Probabilistic CFD analysis on the flow field and performance of the FDA centrifugal blood pump

Abstract

The present study is set out to systematically investigate the combined impact of operational, geometrical, and model uncertainties on the hemodynamics and performance characteristics in the U.S. Food and Drug Administration (FDA) benchmark centrifugal blood pump. Non-intrusive Polynomial Chaos Expansion (NIPCE) has been utilized to propagate the uncertainty of 12 random input variables in the flow field and the performance characteristics of the blood pump at three working conditions. The global sensitivity of the Quantities of Interest (QoI) to the uncertain input parameters was measured through the Sobol’ indices. The Multiple Reference Frames (MRF) approach and the SST k−ω turbulence model were employed to conduct the 3D CFD computations of the pump. In addition, we quantified the device-related hemolysis using the semi-empirical power-law model.
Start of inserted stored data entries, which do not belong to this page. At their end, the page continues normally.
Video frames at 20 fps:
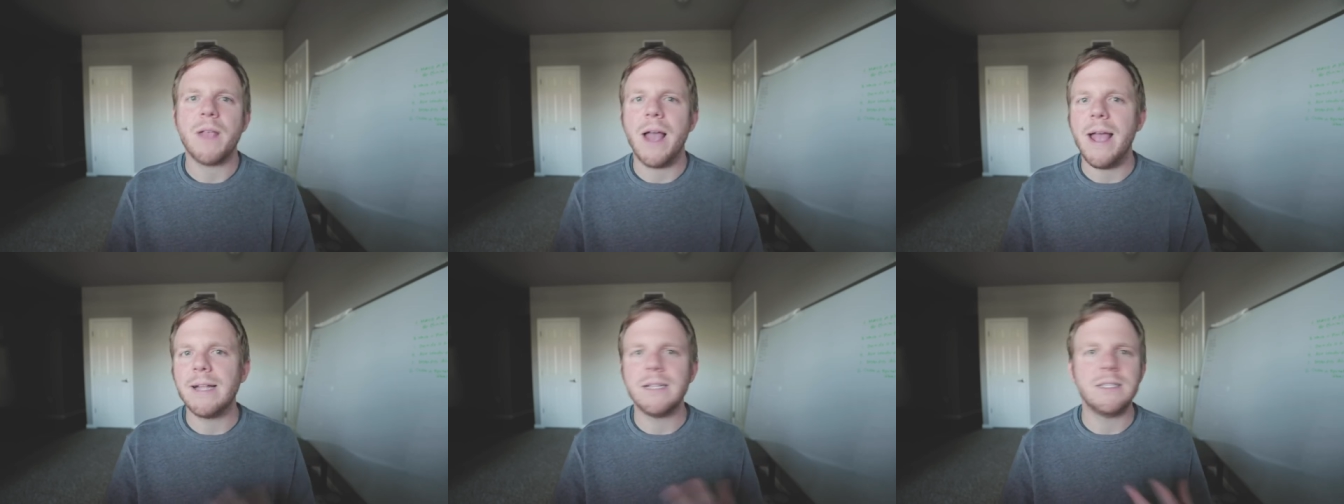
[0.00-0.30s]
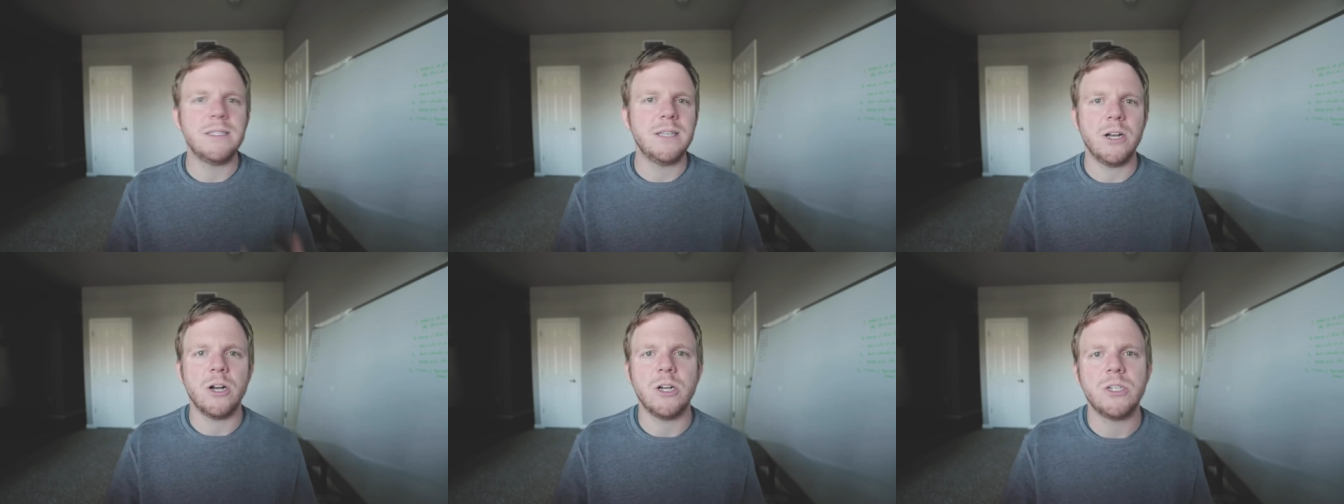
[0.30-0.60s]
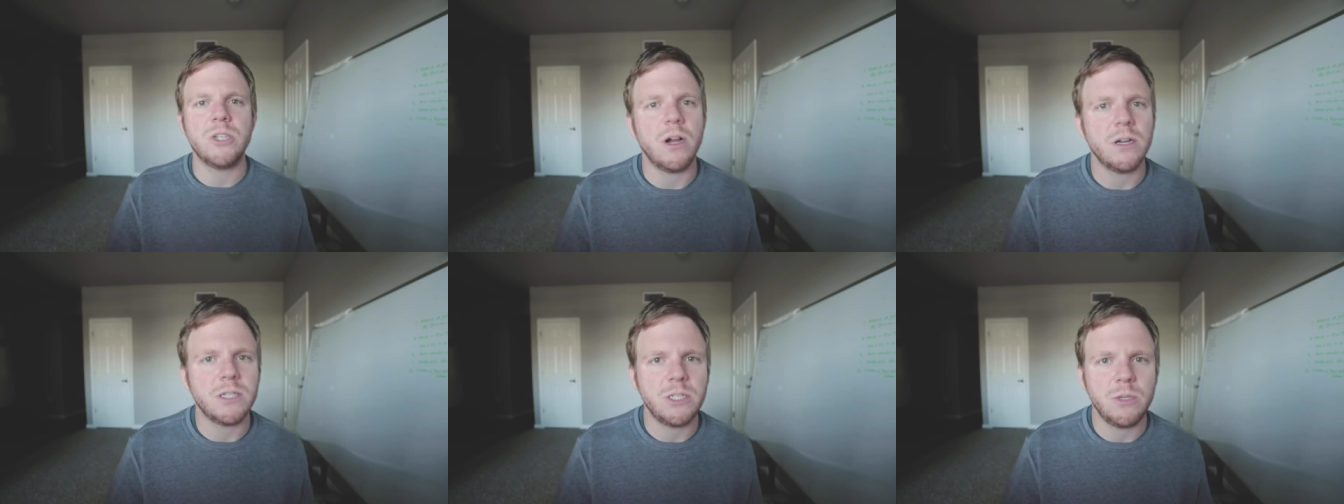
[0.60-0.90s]
I can sit here
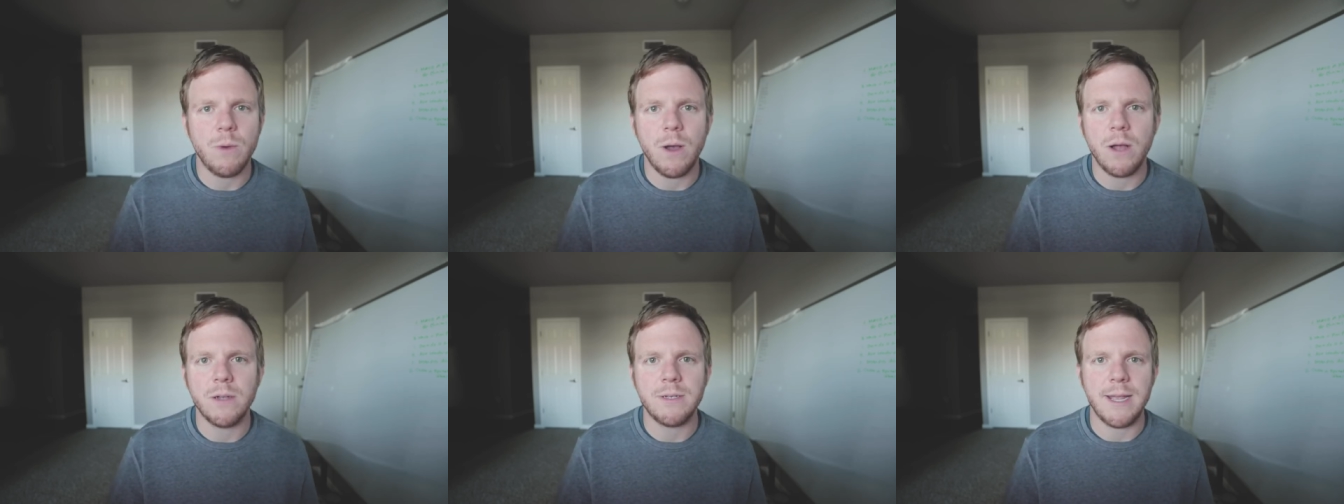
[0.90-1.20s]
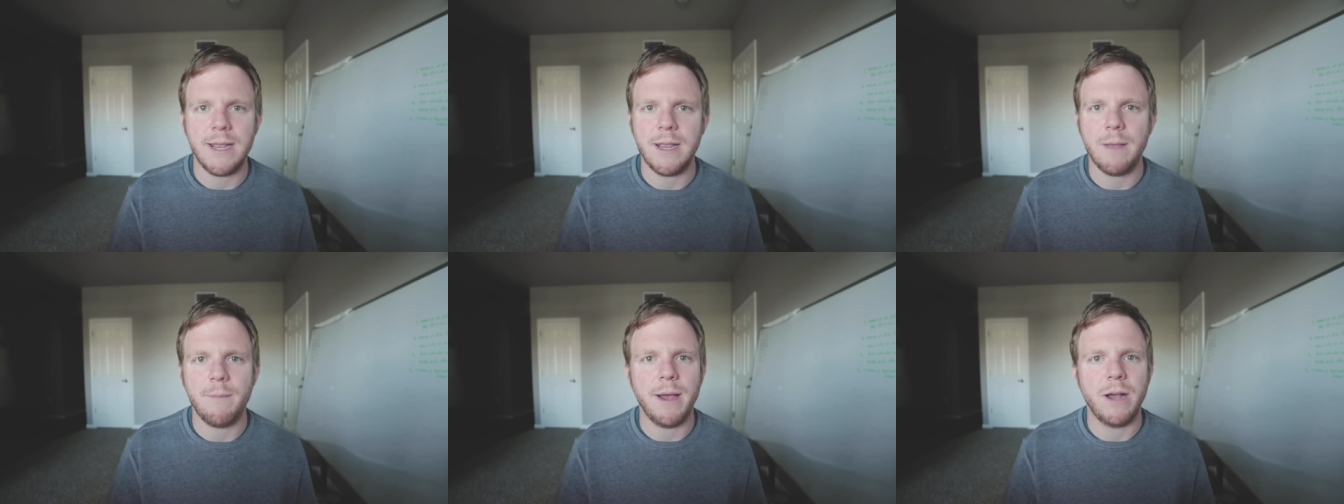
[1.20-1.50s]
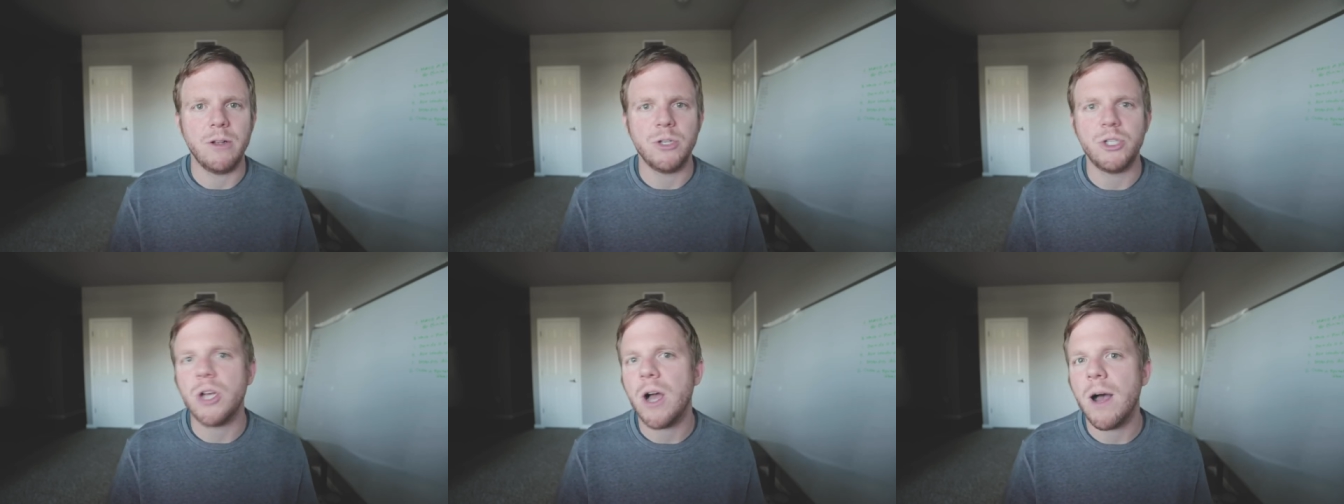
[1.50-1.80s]
and talk to you all day
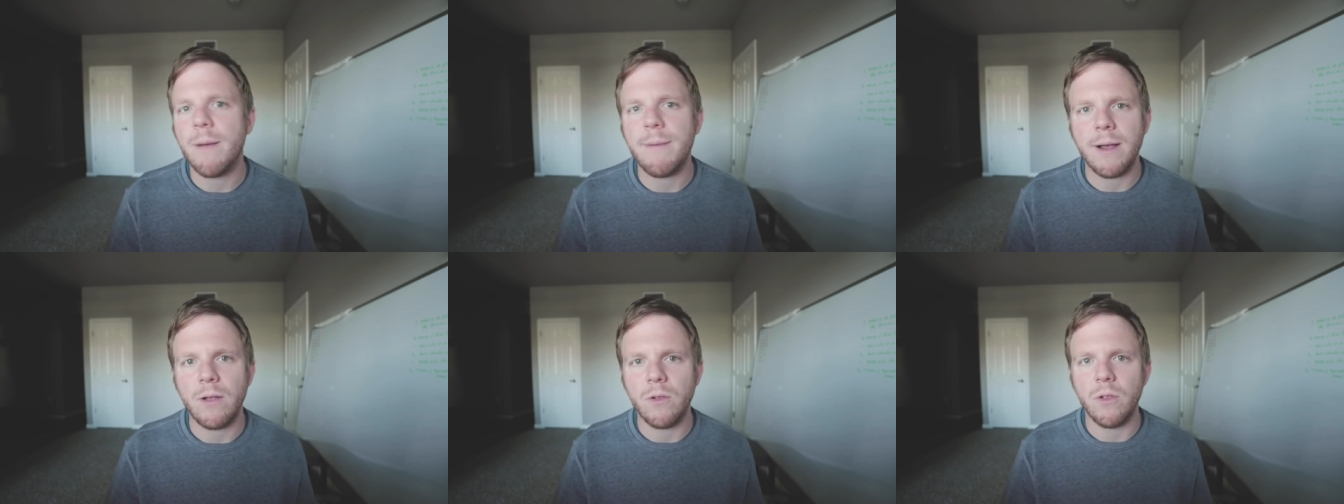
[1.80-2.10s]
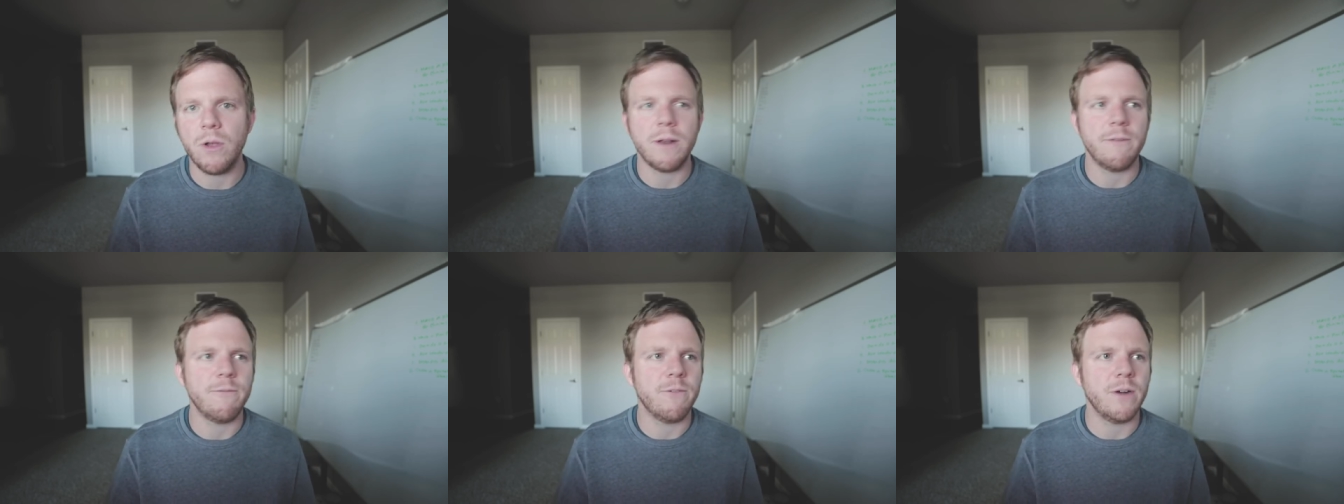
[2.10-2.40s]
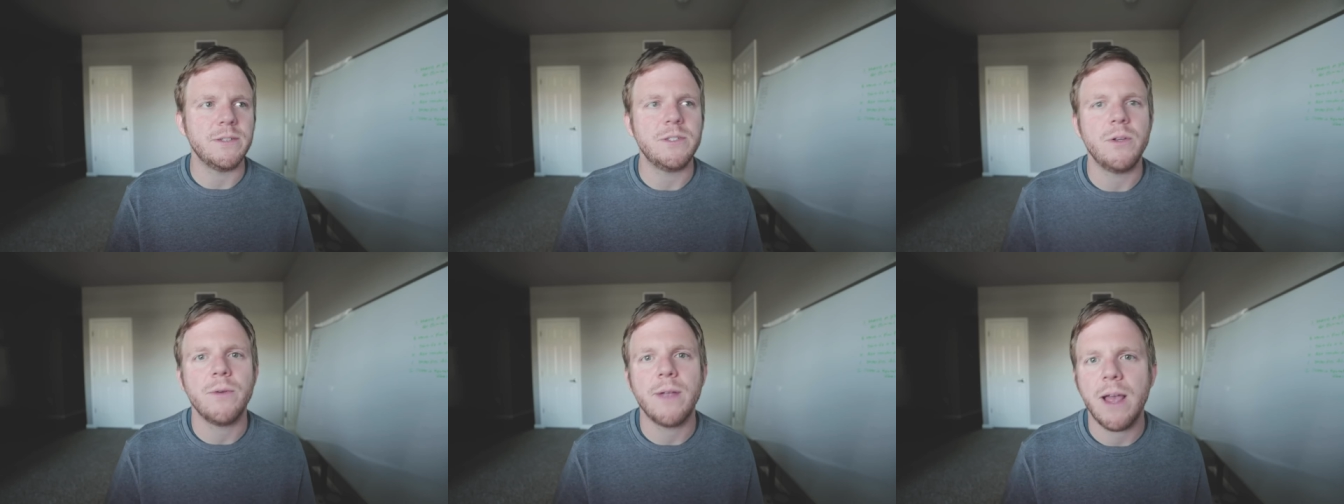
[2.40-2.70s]
about job outlook in
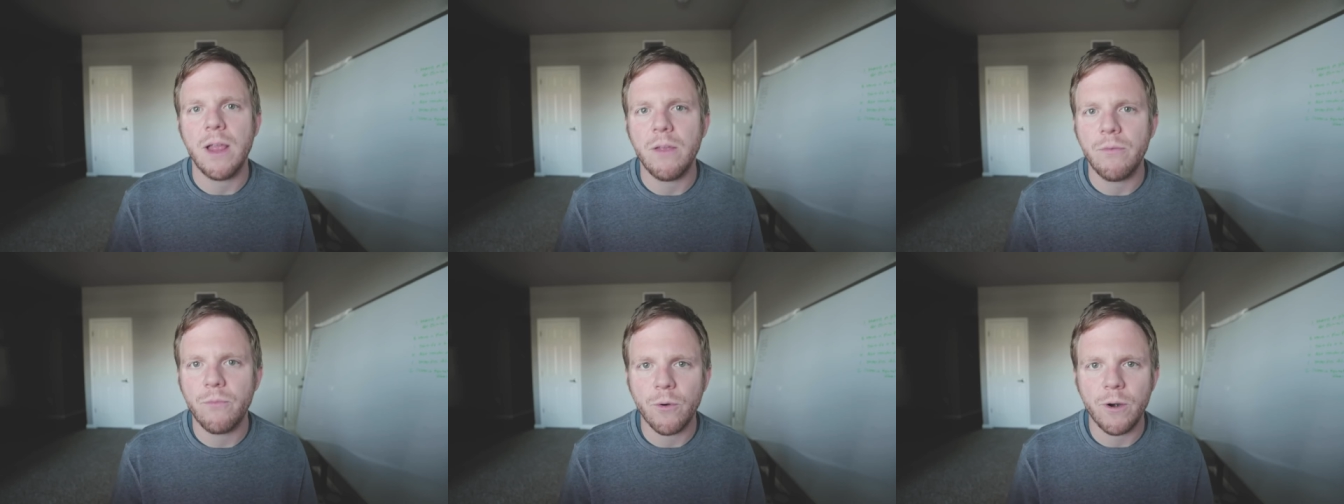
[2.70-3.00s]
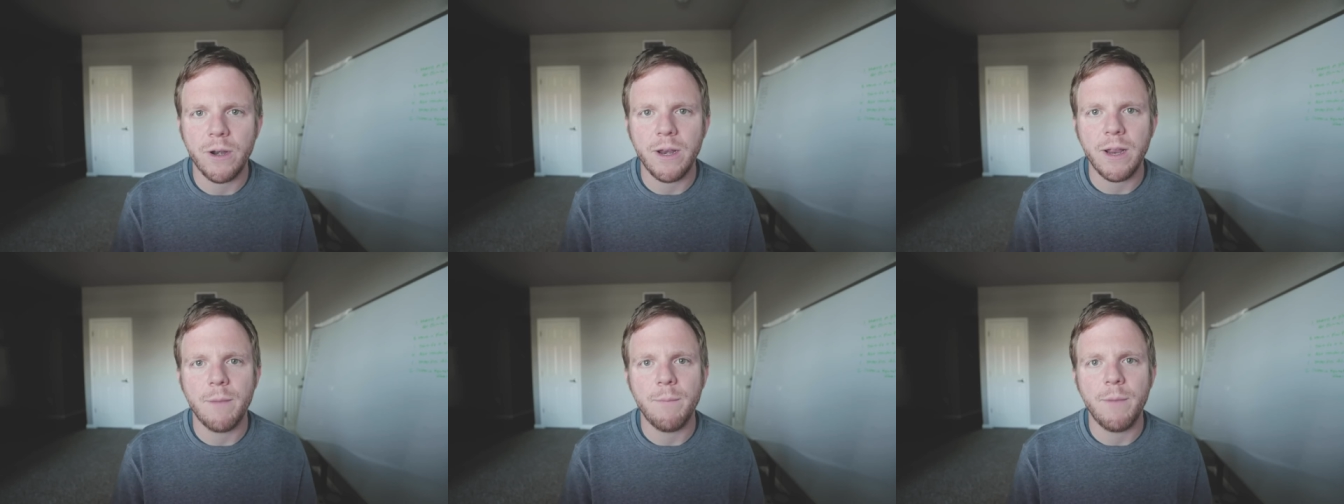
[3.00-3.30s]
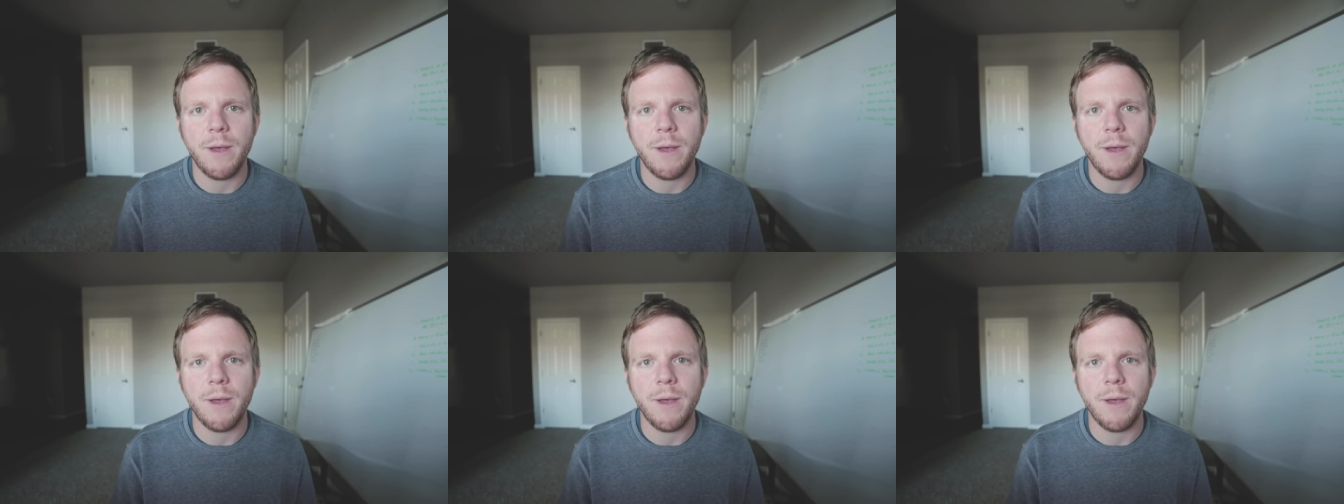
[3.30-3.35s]
Fresno, California,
The stochastic CFD results of the pump velocity field and hydraulic performance parameters showed a satisfactory agreement with measurements. Statistical analysis indicated that the effect of operational and geometrical uncertainties on the velocity field of the blood pump chiefly emerges at the outlet diffuser region, more specifically along the center-line of the fluid jet formed inside the diffuser. This study has also clarified that the uncertainties in the flow field and the hydraulic performance of the blood pump are mainly due to the variations of impeller diameter, rotational speed, radial clearance, and flow rate. By contrast, the hemolysis index is profoundly affected by the model parameters. Additionally, higher robustness against uncertainties was observed for hydraulic efficiency compared to the pump head. Eventually, it was shown that the maximum value of the distribution function of the relative hemolysis index lies within the bounds of the measurements.